- Born: Horace Emerton Hodge 28 March 1903 Taruheru, Poverty Bay, New Zealand
- Died: 9 October 1958 (aged 55) Dunedin, New Zealand
- Occupations: actor, medical practitioner, playwright

= Merton Hodge =

New Zealand playwright, actor and medical practitioner

Horace Emerton Hodge (28 March 1903 – 9 October 1958), known as Merton Hodge was a playwright, actor and medical practitioner.
==Life==
Hodge was born in Taruheru, Poverty Bay, New Zealand. His father was a farmer named Alfred Hodge. He studied at Kings College in Auckland and later attended The University of Otago to study medicine in 1925. During his time at university, Hodge developed an interest in performing arts and was a member of the University Dramatic Society. He wrote a play for the society that later became The Wind and the Rain.

Hodge graduated from the University of Otago in 1928 (M.B., Ch.B). He briefly worked at Wellington Public Hospital as a casualty officer and also as a doctor aboard the 'Port Pirie' ship. In 1931, Hodge arrived in the United Kingdom and underwent postgraduate studies at the University of Edinburgh.

After a stint in New York working in theatre, Hodge returned to London in 1939 and worked for Camberwell Hospital for Nervous Diseases. He later toured with ENSA before resuming medicine in 1948. Hodge relocated from London to Dunedin, New Zealand in 1952.

Hodge is believed to have married Kathleen Rutherford. However, some sources dispute this.
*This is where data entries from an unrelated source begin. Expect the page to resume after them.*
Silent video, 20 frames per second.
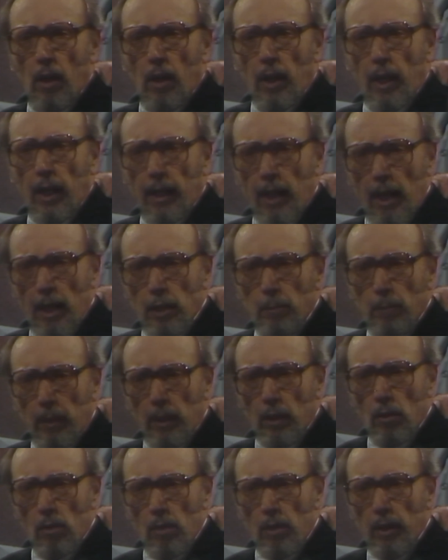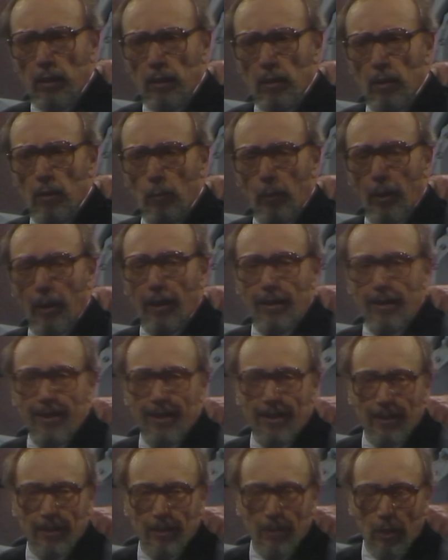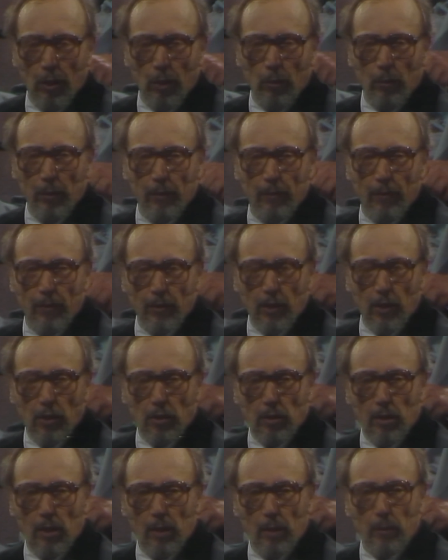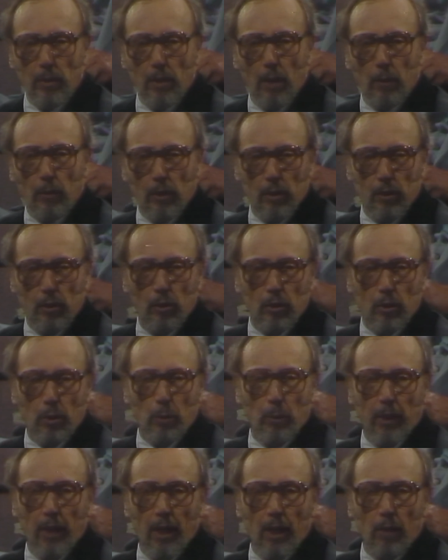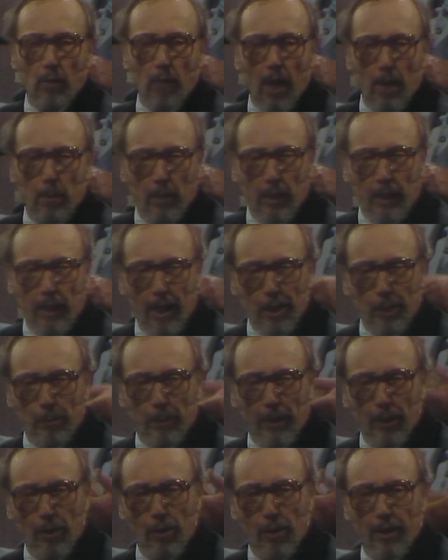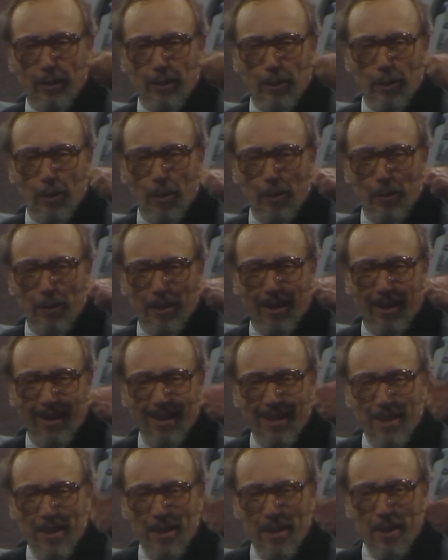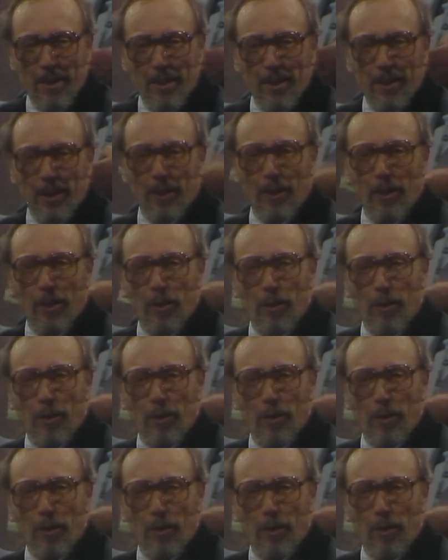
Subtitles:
It gets me going to, well, you know, we facetiously we say we're going to do it till we get it right, but it gets me going to know there, you know,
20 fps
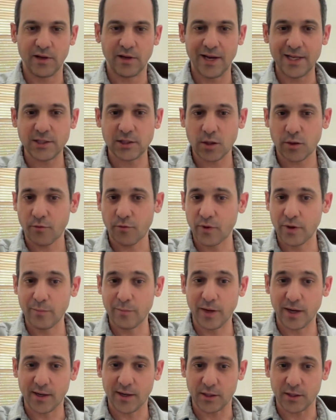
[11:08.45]
S3
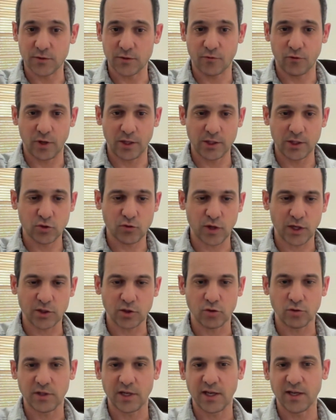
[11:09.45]
buckets for
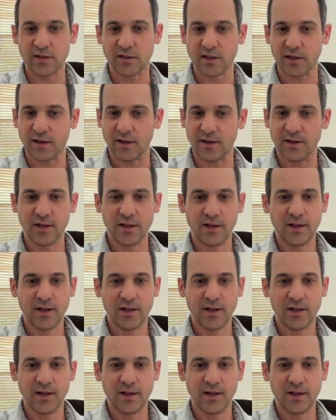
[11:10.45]
unstructured data,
Hodge ended his life by drowning on 9 October 1958, aged 54.

==Plays==
Hodge is best known for his comedy The Wind and the Rain, which was performed 1,001 times, from 1933, at St. Martin's Theatre in London's West End, and six months in 1934 at the Ritz Theatre on New York's Broadway, toured the world and was translated into nine languages.

Plays produced in London:
- The Wind and the Rain, St Martin's Theatre, 1933–1935;
- Grief Goes Over which starred Sybil Thorndike, Globe Theatre, 1935;
- Men in White (anglicised version of the play by Sidney Kingsley), Lyric Theatre, 1935;
- The Orchard Walls, St James Theatre, 1937;
- The Island, written with actor Godfrey Tearle, Comedy Theatre, 1938;
- The Story of An African Farm, New Theatre (from Olive Schreiner's novel), 1938;
- To Whom We Belong, Q Theatre, 1939;
- Once There Was Music, Q Theatre, 1942;

===Recordings===
- My Life in the Theatre, series for overseas broadcast for British Broadcasting Service.

==Publications==
The plays The Wind and the Rain, Grief Goes Over, Men in White, The Island, The Story of An African Farm and a novelised version of The Wind and the Rain, 1936.